We group the drives into 15 drive RAID6 groups, where there are 13 data drives
and 2 parity drives. This means we can lose 2 drives and not lose any data in
that particular RAID6 group. We use the built in Linux "mdadm" tools to do
this.

The network interface to a pod is through HTTPS talking with Tomcat (Java web
server). Java writes the data to disk (ext4 on top of the above RAID6). Our
application (backup) is very specific and performance forgiving, essentially
we write data once and then re-read it once every few weeks and recalculate
the SHA-1 checksums on the files to make sure the data is all completely,
totally intact and a bit hasn't been thrown somewhere.

One of the "luxurious" parts of working at Backblaze is we own BOTH the client
and the server.

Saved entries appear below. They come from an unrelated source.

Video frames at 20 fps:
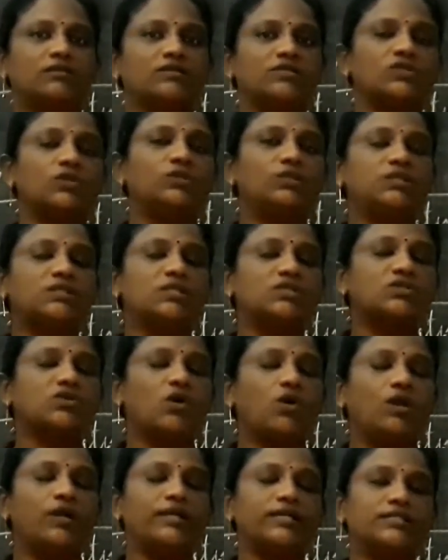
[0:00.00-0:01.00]
So this is
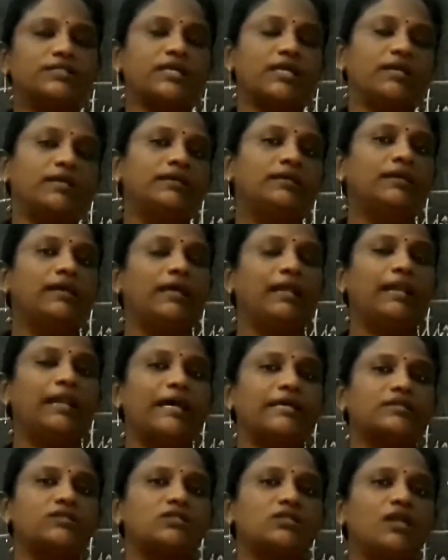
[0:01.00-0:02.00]
called as the
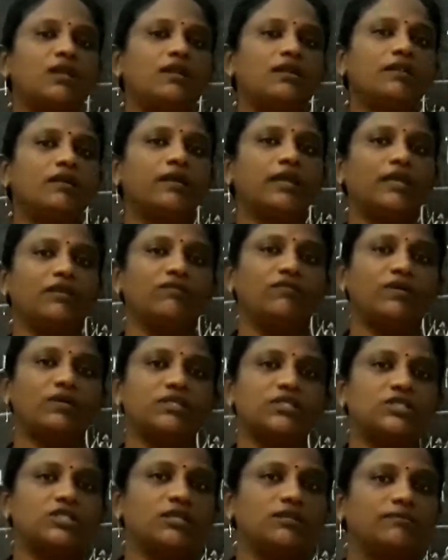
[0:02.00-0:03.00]
lateral
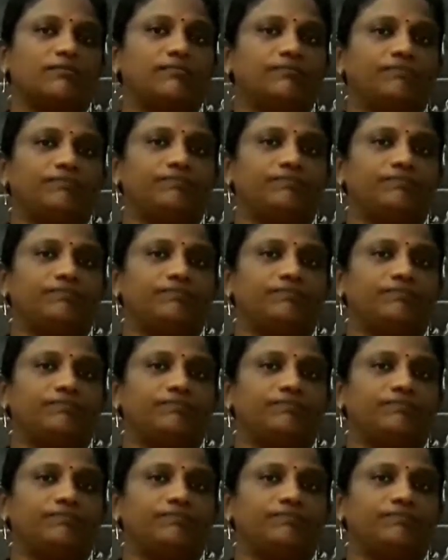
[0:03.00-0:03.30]
inversion.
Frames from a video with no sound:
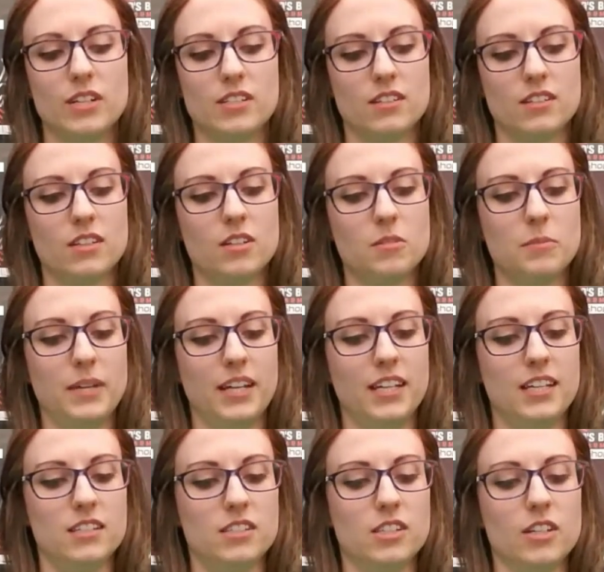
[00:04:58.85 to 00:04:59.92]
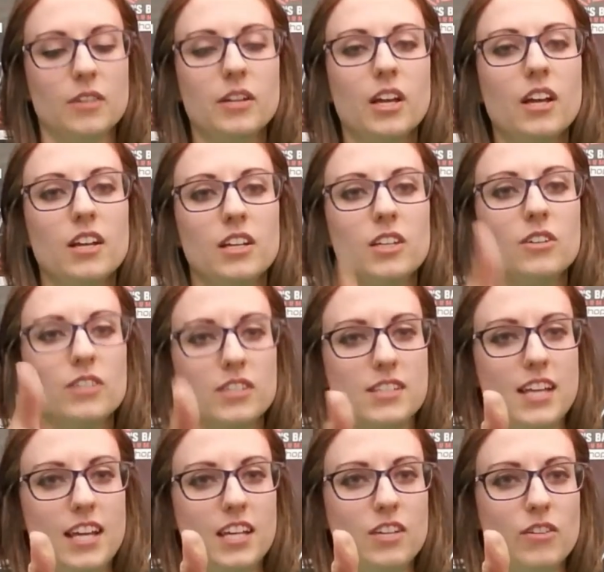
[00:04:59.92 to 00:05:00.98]
it's a little bit easier. You can
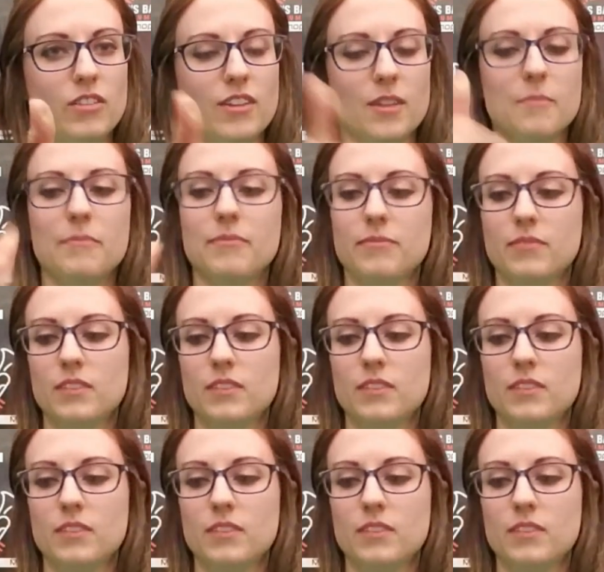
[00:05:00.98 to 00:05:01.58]
take your thumb.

On a customer's laptop, the client pre-digests the data,
breaks it up into chunks that make sense (more than 5 MBytes and less than 30
MBytes) and then the client compresses it if appropriate (we don't compress
movies or audio because it would be silly wasted effort) and the client
encrypts the data, then sends it through HTTPS to our datacenter. Because the
client computer is supplied by customers, all their CPU cycles are "free" to
us. We can conveniently break up files, encrypt them, deduplicate (within that
client) all without spending any CPU cycles at Backblaze because it is done on
the customer's laptop before being sent.

Again, the Backblaze storage pods really aren't the correct solution for all
"off the shelf" type IT projects. For example, it won't meet the performance
needs of many applications. But it does work exceptionally reliably in our
experience as a backup solution when you have one or two programmers to help
implement a custom software layer in Java.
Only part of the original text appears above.